Just make sure you get a _micro _USB cable.  That's the standard cable, but there's also the mini and USB3, etc.

Walmart, Kmart, any gas station, etc. will have this cable. Thank goodness!!!!


----------



## cinisajoy (Mar 10, 2013)

Like others have said pretty much everywhere just make sure to get the micro.  LG and some Samsung phones use the same cord.


----------



## Ann in Arlington (Oct 27, 2008)

cinisajoy said:


> Like others have said pretty much everywhere just make sure to get the micro. LG and some Samsung phones use the same cord.


Actually pretty much ALL smartphones now use the same cord . . . . . . .


----------



## cinisajoy (Mar 10, 2013)

Ann in Arlington said:


> Actually pretty much ALL smartphones now use the same cord . . . . . . .


That is good to know.


----------



## Betsy the Quilter (Oct 27, 2008)

I think some are for data transfer only, though...make sure the one you get will support charging.  (I think the data-only ones say "data.")

Betsy


----------



## KimberlyinMN (Dec 30, 2009)

Ann in Arlington said:


> Actually pretty much ALL smartphones now use the same cord . . . . . . .


Unless you have a newer Samsung (Note 3/4, S5), then it's the USB3.0. Although I can use a microUSB, but it's not the default charger. PITA


----------



## The Hooded Claw (Oct 12, 2009)

Ann in Arlington said:


> Actually pretty much ALL smartphones now use the same cord . . . . . . .


Actually, iPhones use their own (proprietary and more expensive, naturally) charger. So don't count on using a friend's iPhone charger!

And I'd echo the advice of not getting the cheapest cable. Cheap cables aren't built to handle a lot of energy (which means heat) flowing through them. A fast charger generates a lot of current and heat. This can cause the cable to fail, and conceivably cuse a fire.

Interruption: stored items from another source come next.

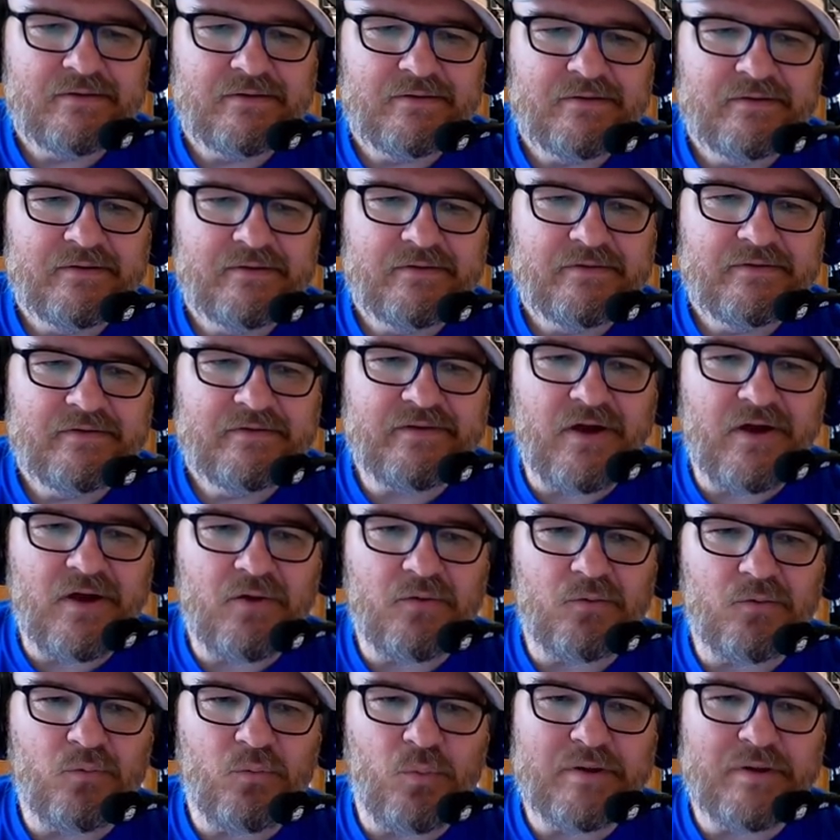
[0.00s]

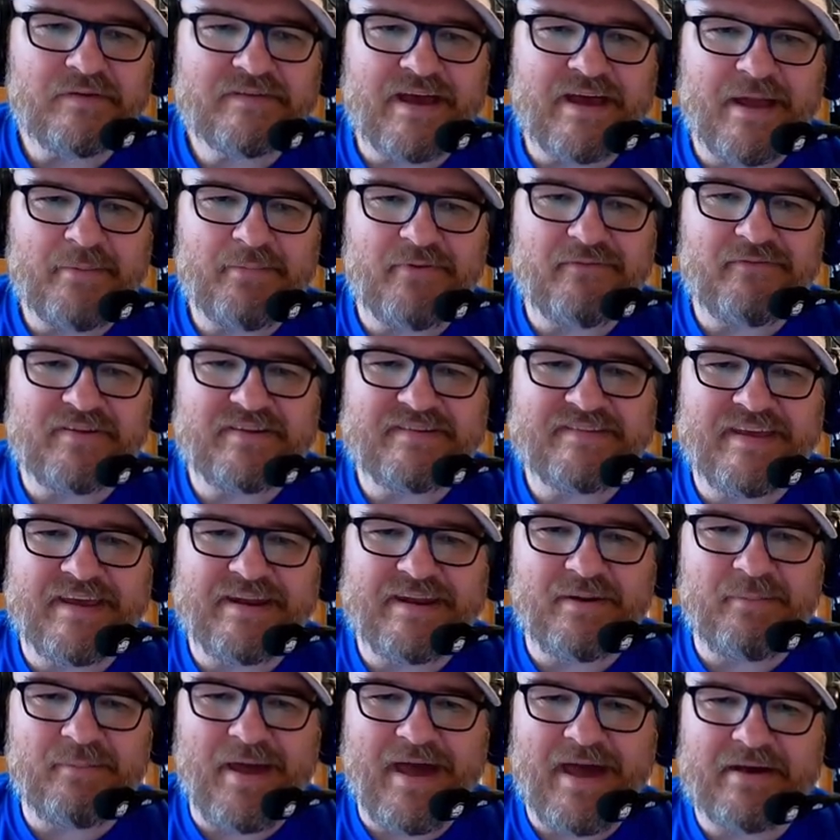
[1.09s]
So, what type of antenna
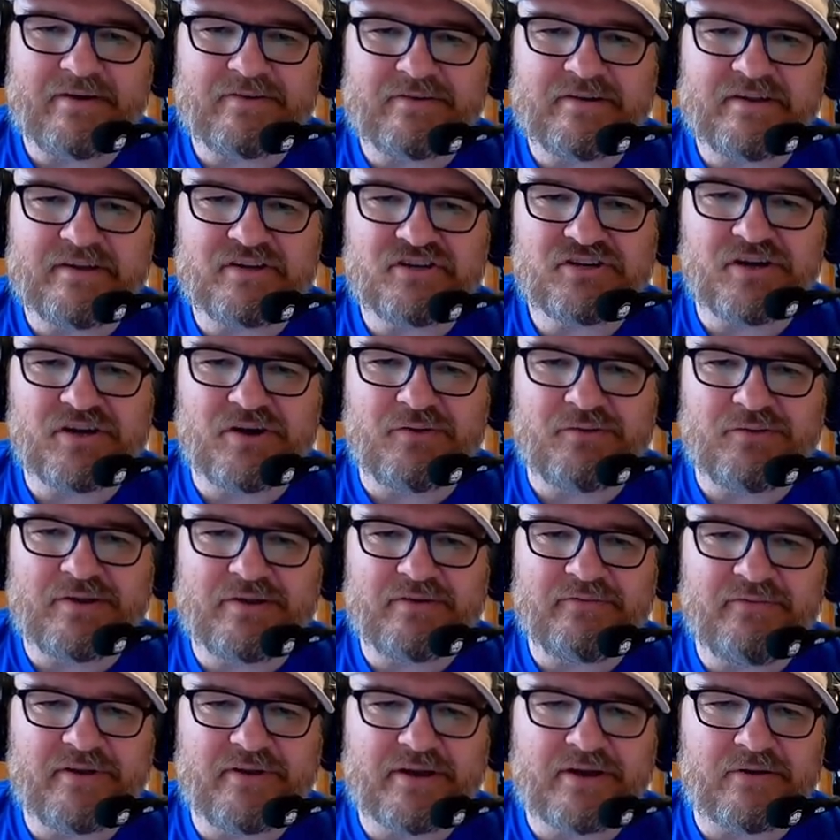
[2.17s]
pattern is shown in
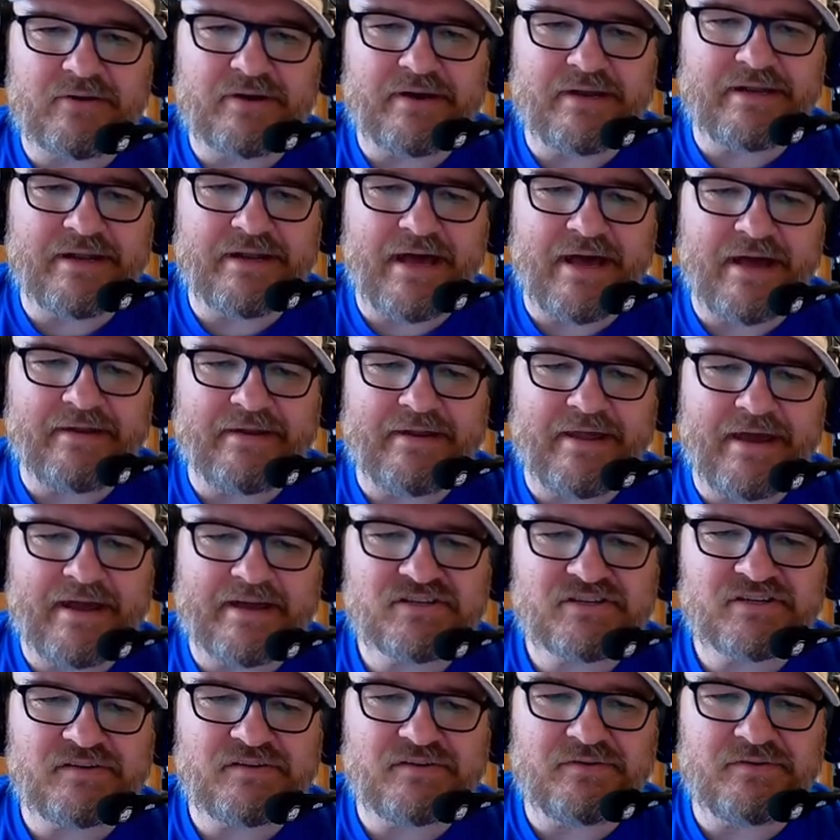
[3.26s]
figure
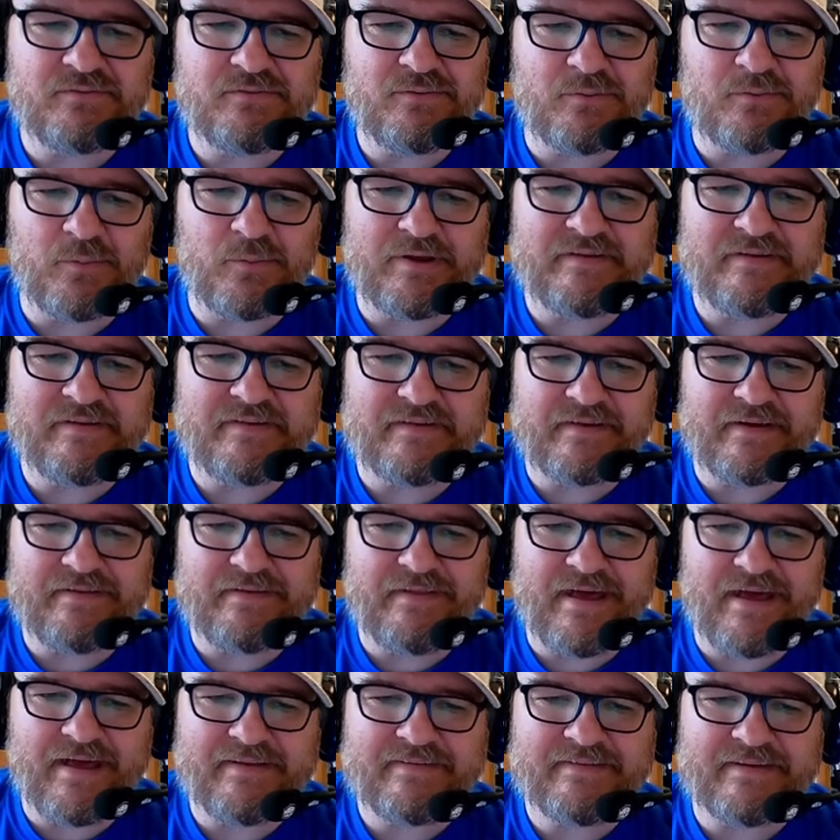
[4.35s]
E9-2? And we said
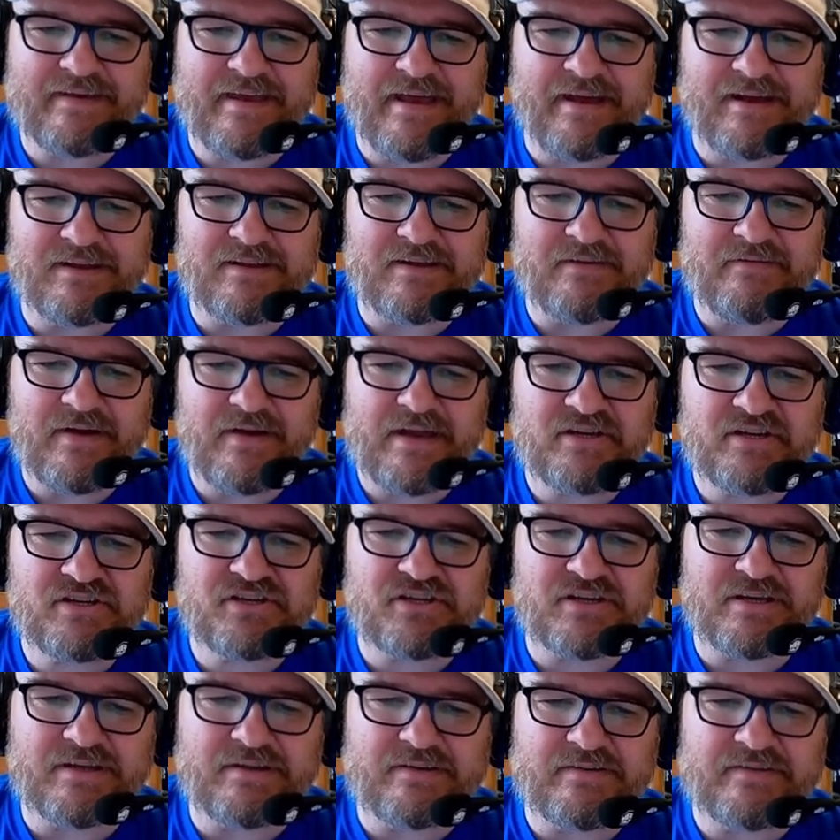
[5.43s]
that's
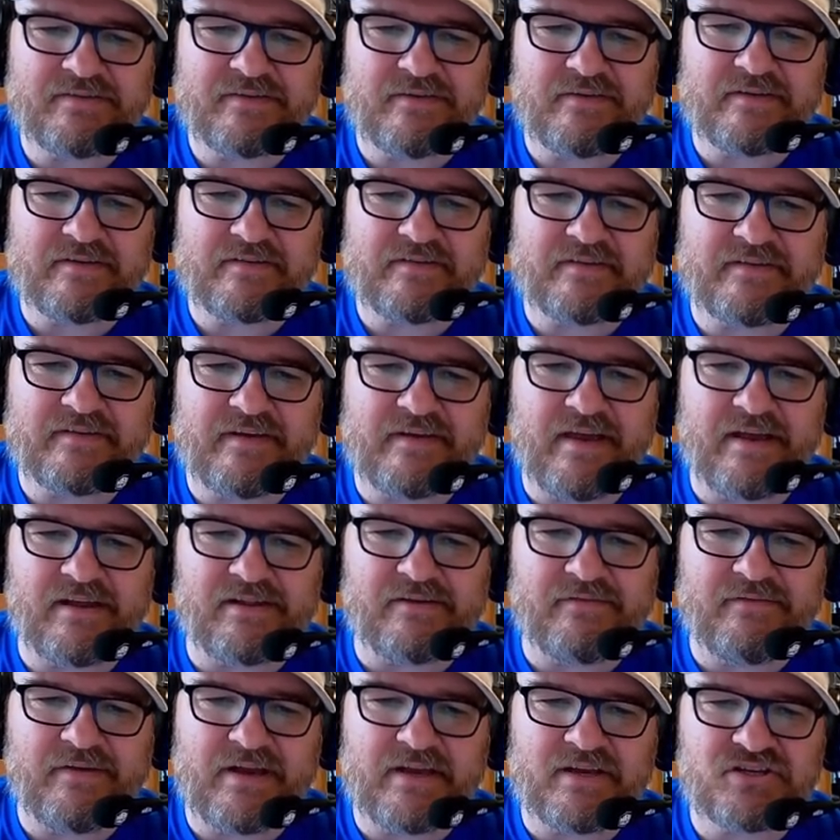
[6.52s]
elevation. So this is
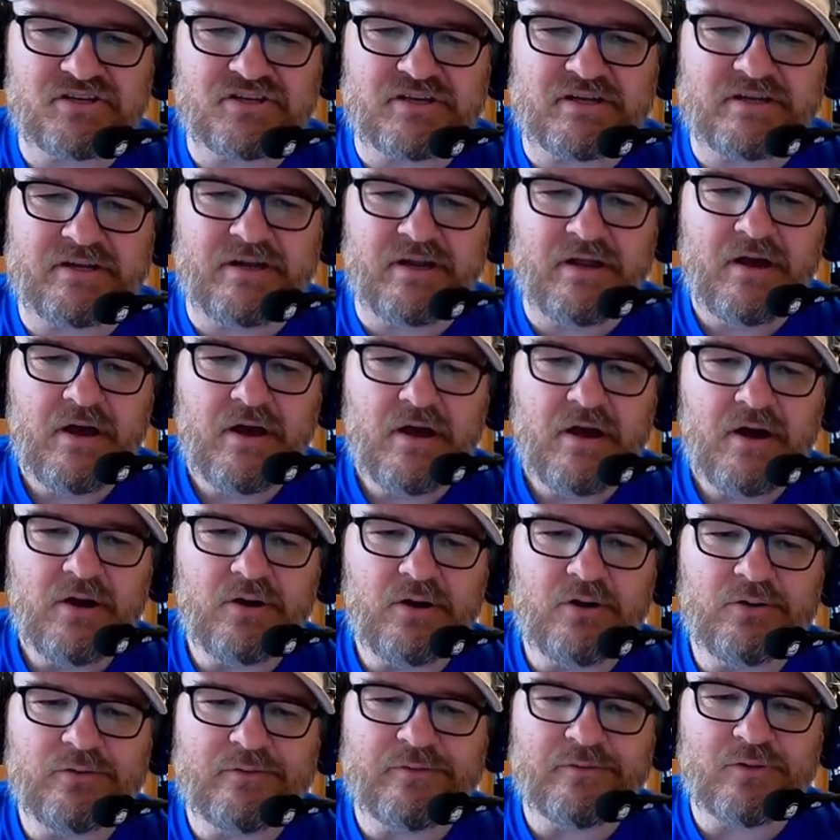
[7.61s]
elevation
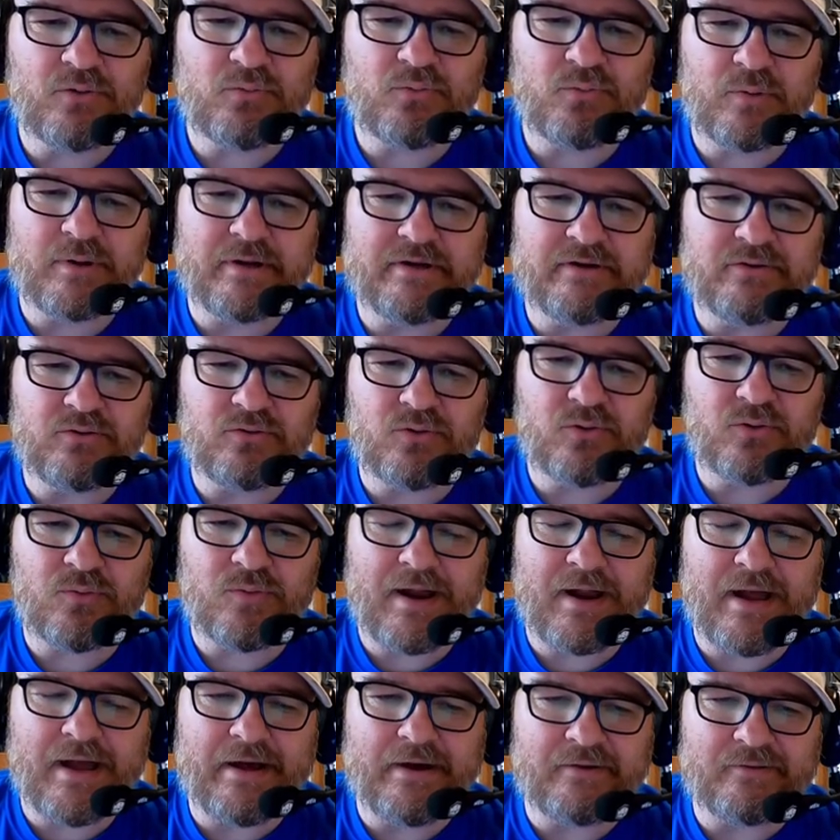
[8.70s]
over real
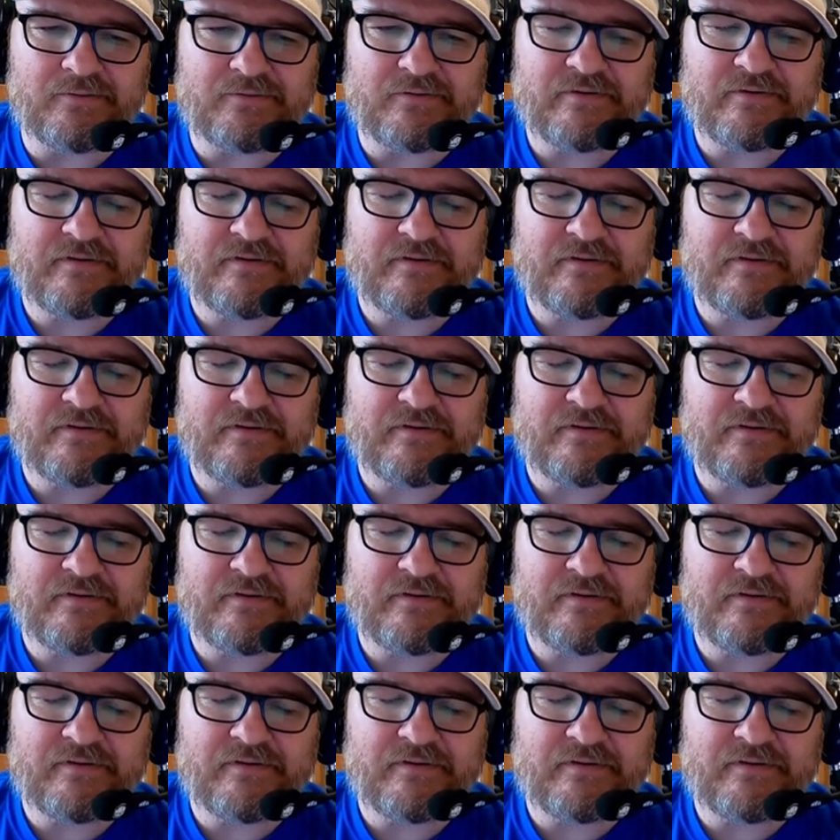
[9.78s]
ground.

What I did several years ago was buy some Samsung chargers including cables, from an old discontinued phone for about four dollars each. I bought several of these a few years ago, and have them scattered around at my work, in my overnight bag, etc., in case I forget my fancy charger.


----------



## Ann in Arlington (Oct 27, 2008)

The Hooded Claw said:


> Actually, iPhones use their own (proprietary and more expensive, naturally) charger. So don't count on using a friend's iPhone charger!
> 
> And I'd echo the advice of not getting the cheapest cable. Cheap cables aren't built to handle a lot of energy (which means heat) flowing through them. A fast charger generates a lot of current and heat. This can cause the cable to fail, and conceivably cuse a fire.
> 
> What I did several years ago was buy some Samsung chargers including cables, from an old discontinued phone for about four dollars each. I bought several of these a few years ago, and have them scattered around at my work, in my overnight bag, etc., in case I forget my fancy charger.


Oh . . . that's right . . . . I forgot. Apple feels the need to be proprietary.  (And, based on the post immediately before yours, I guess Samsung does now as well?)

I thought I read somewhere that in the EU there was a rule of some kind that all phone cords had to be interchangeable -- so Apple actually made iPhones with micro USB slots. But they don't sell them in the US.

Having multiple cords/chargers in multiple places is what I do as well. I have one plugged in where I usually sit downstairs, one at my desk in my office, and one beside my bed. There's also one stashed in the car and a couple others that are available just in case -- at least two go with me when I travel anywhere. AND I have a portable charger and short cord that live in my purse and can keep the phone going for emergencies if needed.


----------



## Betsy the Quilter (Oct 27, 2008)

The Hooded Claw said:


> Actually, iPhones use their own (proprietary and more expensive, naturally) charger. So don't count on using a friend's iPhone charger!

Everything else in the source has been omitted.